Chapter 3

Ball

My first word was "ball." Not "mom," not "dad," not "water." Ball. I was lazy to talk, I had no rush to say anything, but I was already obsessed with soccer, and I had a lot of balls around me.

Ball

That sounds like a tiny childhood detail, the kind of thing relatives repeat at lunch, but I do not think it is small at all. A first word is not a destiny, of course. But for me the ball was never just a toy. It was my first object of obsession, repetition, competition, coordination, and independence, all of it at once, before I had any of those words.

And while I was lazy to talk, I was in a hurry to walk and to do things myself. I was proud when I could reach the couch on my own to drink my baby bottle without anyone carrying me there. I liked the feeling of executing without waiting for someone to do it for me. That instinct never left.

I played soccer from my early years until I was 12, basically every single day. I also competed in futsal as a goalkeeper for many years, and since I lived two blocks from the beach I played on the sand all the time too. So soccer was not an activity I did sometimes after school. It was the environment I lived in.

Here is the thing about sports: they teach you in a way no lecture ever could. You learn fast that wanting to win is not enough, that the ball does not care about your excuses, that your body matters, that your teammates matter, and that pressure changes how you act whether you like it or not. You learn that losing hurts and is not the end. And you learn that sometimes the best thing you can do is not the beautiful thing, it is the useful one.

I was a goalkeeper, and goalkeepers have a strange relationship with mistakes. A striker can miss ten shots and still become the hero with one goal. A midfielder can give away three bad passes and just disappear back into the rhythm of the game.

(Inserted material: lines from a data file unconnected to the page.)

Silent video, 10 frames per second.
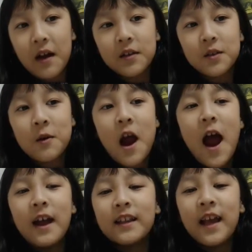So
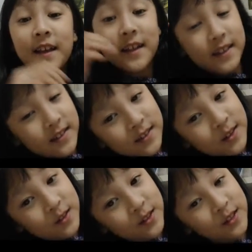I like
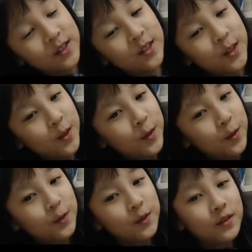those two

But when a goalkeeper makes a visible mistake, the punishment is instant: the ball goes in, and everyone saw it. That builds a specific kind of responsibility. When you are the last person before the goal, you cannot hide from reality for very long.

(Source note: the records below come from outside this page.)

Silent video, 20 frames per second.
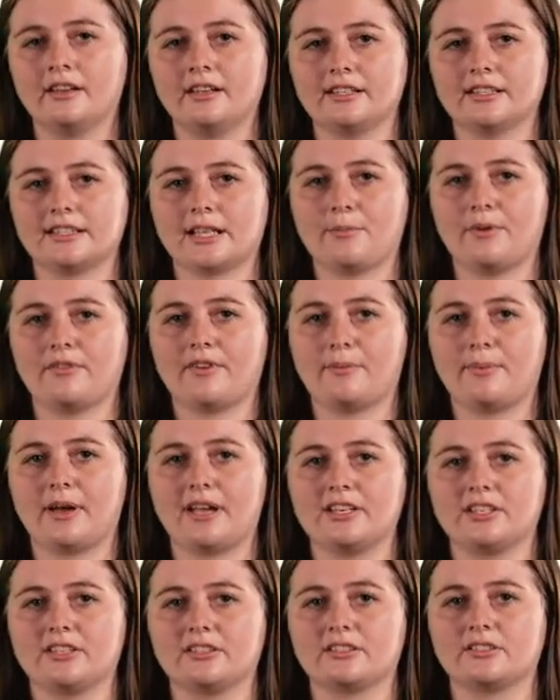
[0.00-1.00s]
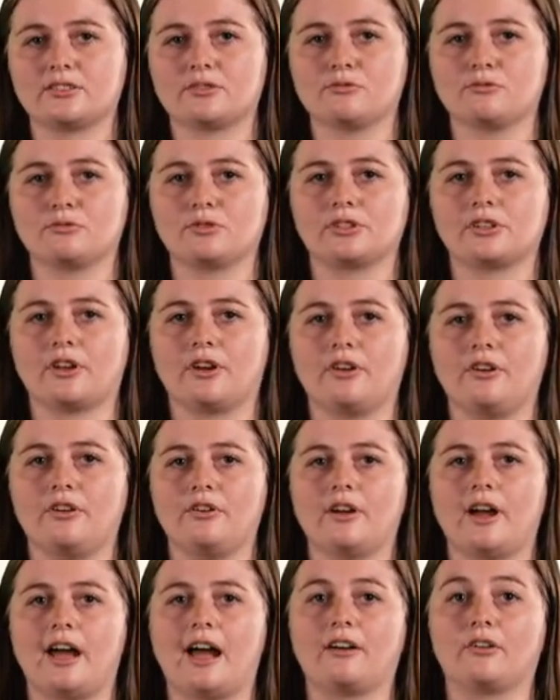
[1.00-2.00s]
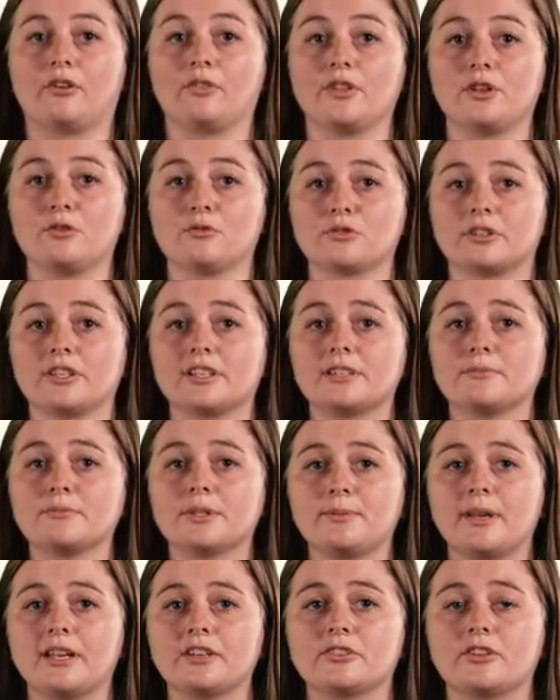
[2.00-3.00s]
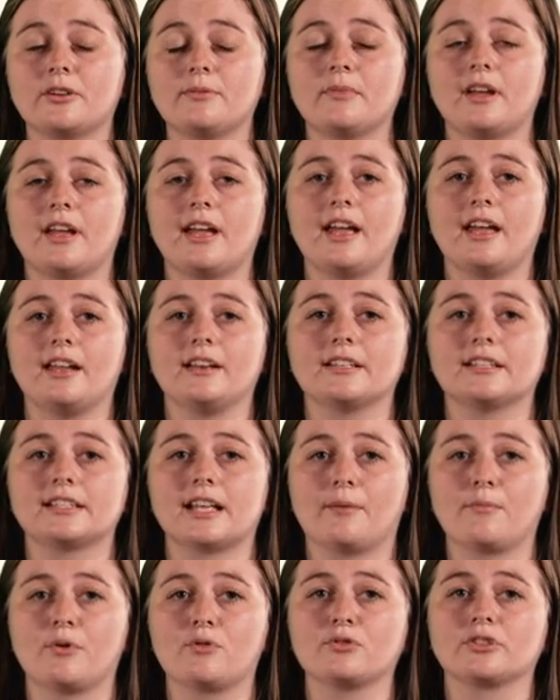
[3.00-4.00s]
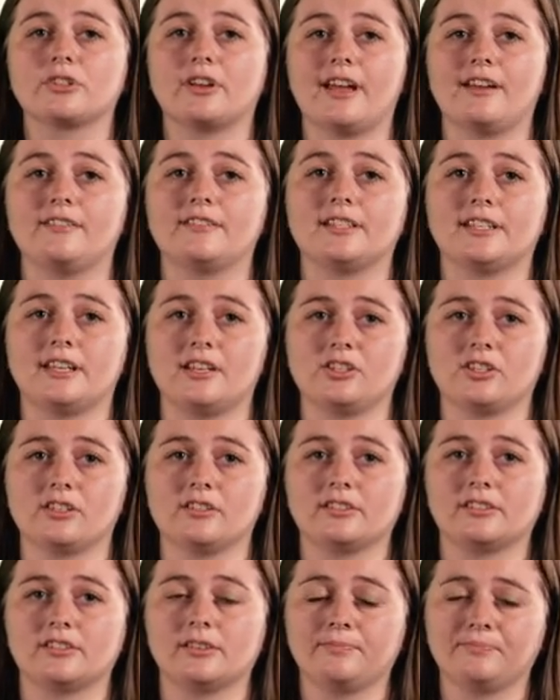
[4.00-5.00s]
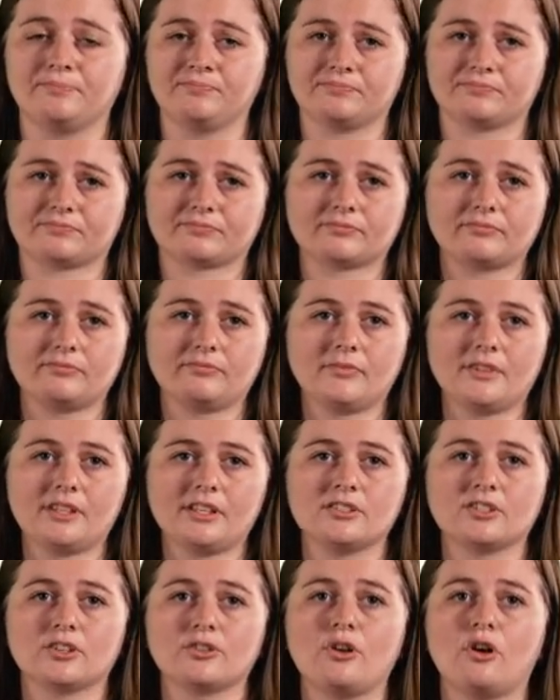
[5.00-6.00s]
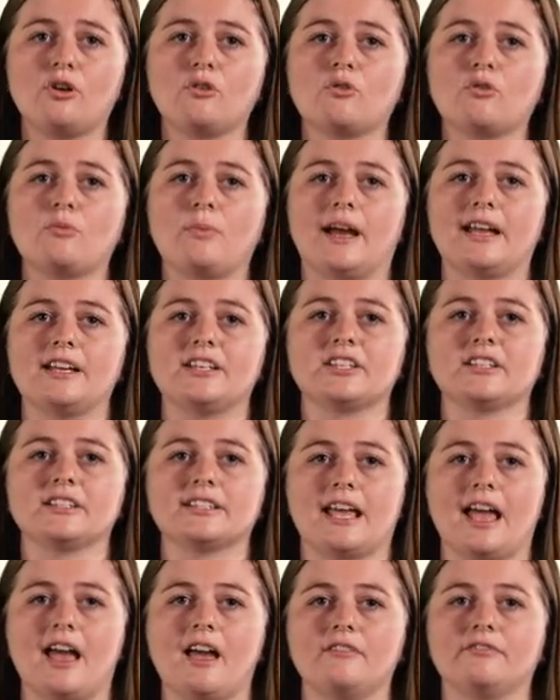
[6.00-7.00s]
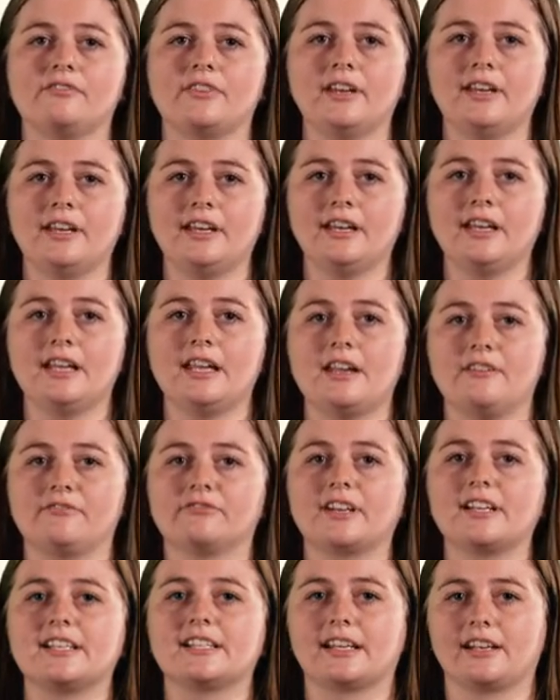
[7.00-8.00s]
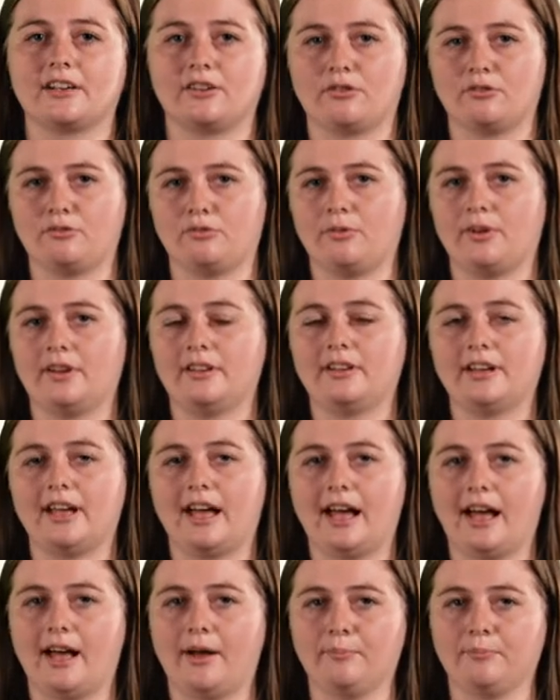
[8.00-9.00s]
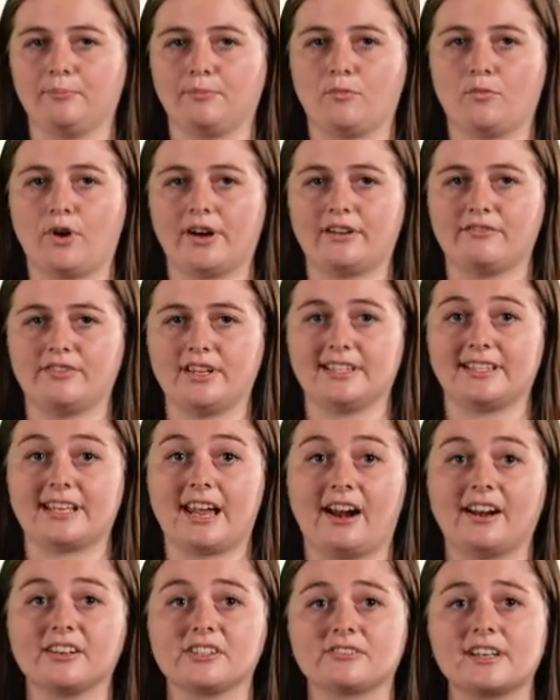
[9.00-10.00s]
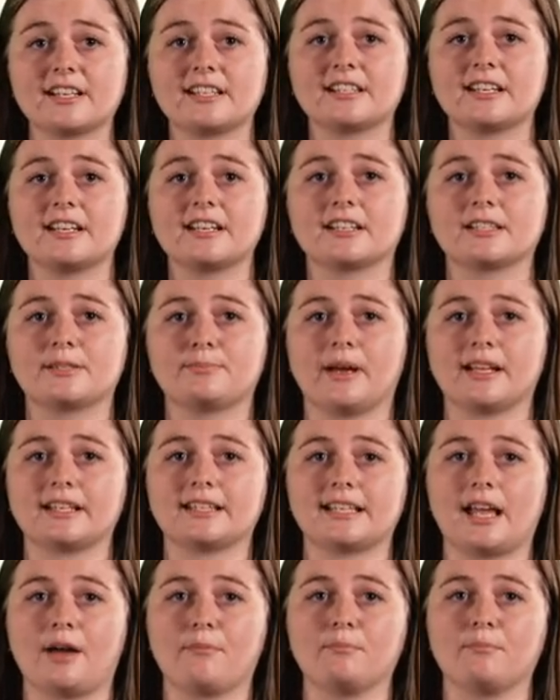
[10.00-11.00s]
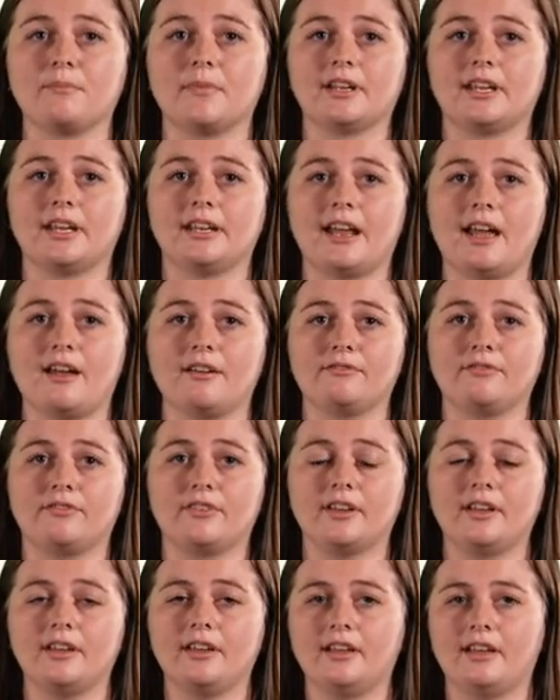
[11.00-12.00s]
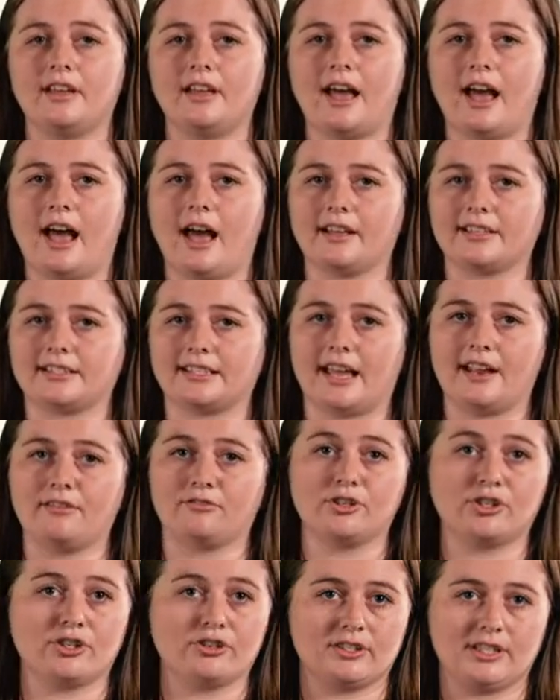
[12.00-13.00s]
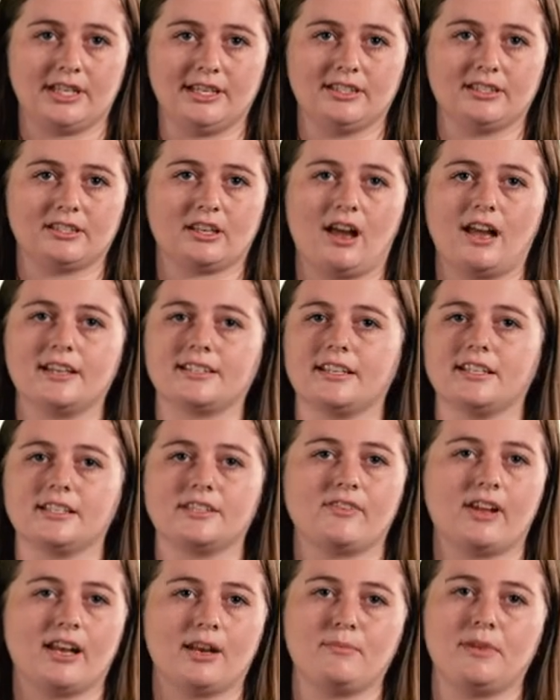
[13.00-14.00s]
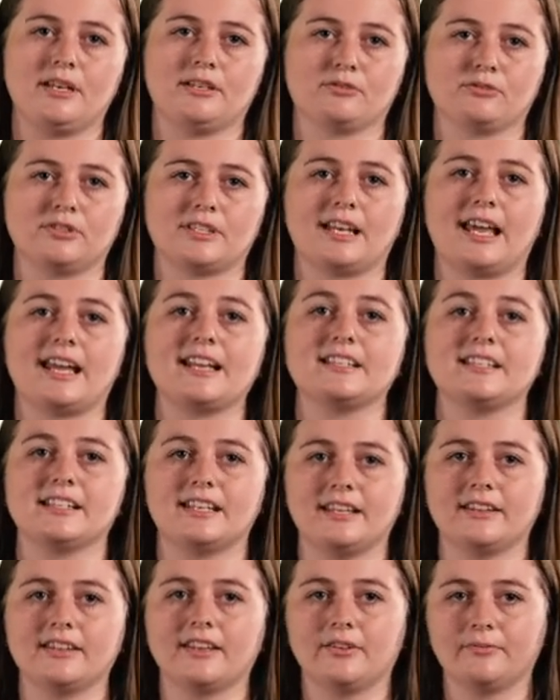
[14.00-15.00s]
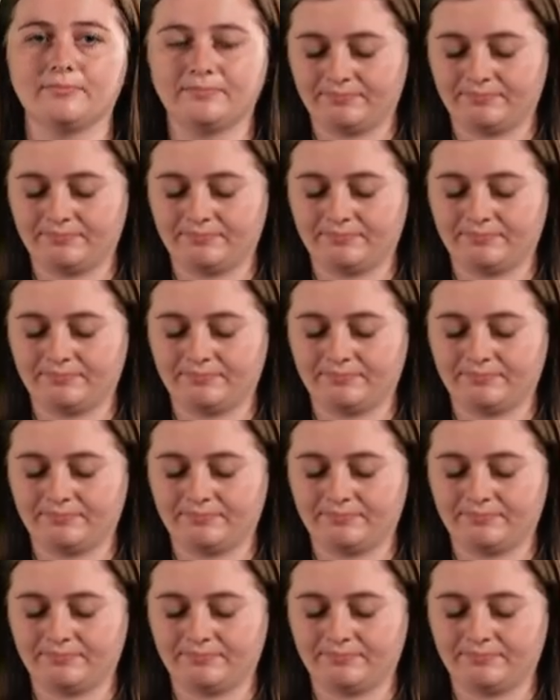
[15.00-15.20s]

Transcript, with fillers: Some of our patients also are on the autism spectrum and some also have seizures. So not all patients have every single um, one of these characteristics, but some can have say, reduced head size and developmental delay together.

Playing with my father, who was a goalkeeper coach, was tough. He used to throw the ball at my face on purpose so I would not be afraid of it when I competed. It was not fun to get hit in the face, and honestly it still does not sound nice written cleanly on a page. But a lot of things in life are not easy and still teach you something real. The point was never cruelty, it was preparation. If fear made me turn my face away at the wrong moment, the ball would go in. Once I learned that getting hit was survivable, I could stay in the play.

And that lesson keeps coming back in adult life. A hard customer conversation is a ball coming at your face. A medical diagnosis is a ball coming at your face. A business risk is a ball coming at your face. A missed deadline, a painful negotiation, a team conflict, a financial decision, a personal loss, all of them are testing the same thing: do you turn away, or do you stay present?

Now, do not read this as me telling you to go look for pain. I am not. I do not believe suffering automatically makes people better, some suffering only damages, some pressure only breaks. But I do believe a person needs enough contact with reality to stop being fragile.

The ball taught me execution. Do the thing. Move. Decide. React. Try again.

The team taught me interdependence. You can be independent and still need other people. You can own your role without pretending the game is only about you.

Competition taught me feedback. The score is not the whole truth, but it is not nothing either. Results matter because they reveal something: sometimes skill, sometimes preparation, sometimes luck, sometimes that your strategy was just wrong.

The beach taught me adaptation. Sand changes how the ball moves, wind changes the game, uneven ground changes your balance. You do not get to demand perfect conditions before you play.

Looking back, the ball was probably my first mental model before I had any idea what a mental model was. It told me:

  • Do not wait forever before acting.
  • Reality gives feedback.
  • Your body is part of your performance.
  • Teams matter.
  • Fear gets smaller when you face it enough times.
  • Losing is information, not identity.
  • The game continues.

That is why this chapter sits here, near the beginning. Before the companies, before the code, before the frameworks and repositories and investments, there was a ball. And with it, one simple lesson I still carry: life gets a lot easier to understand the moment you are willing to enter the game.

So go enter yours. Stop waiting on the sideline for perfect conditions, take the ball in the face once, and you will see it was survivable all along.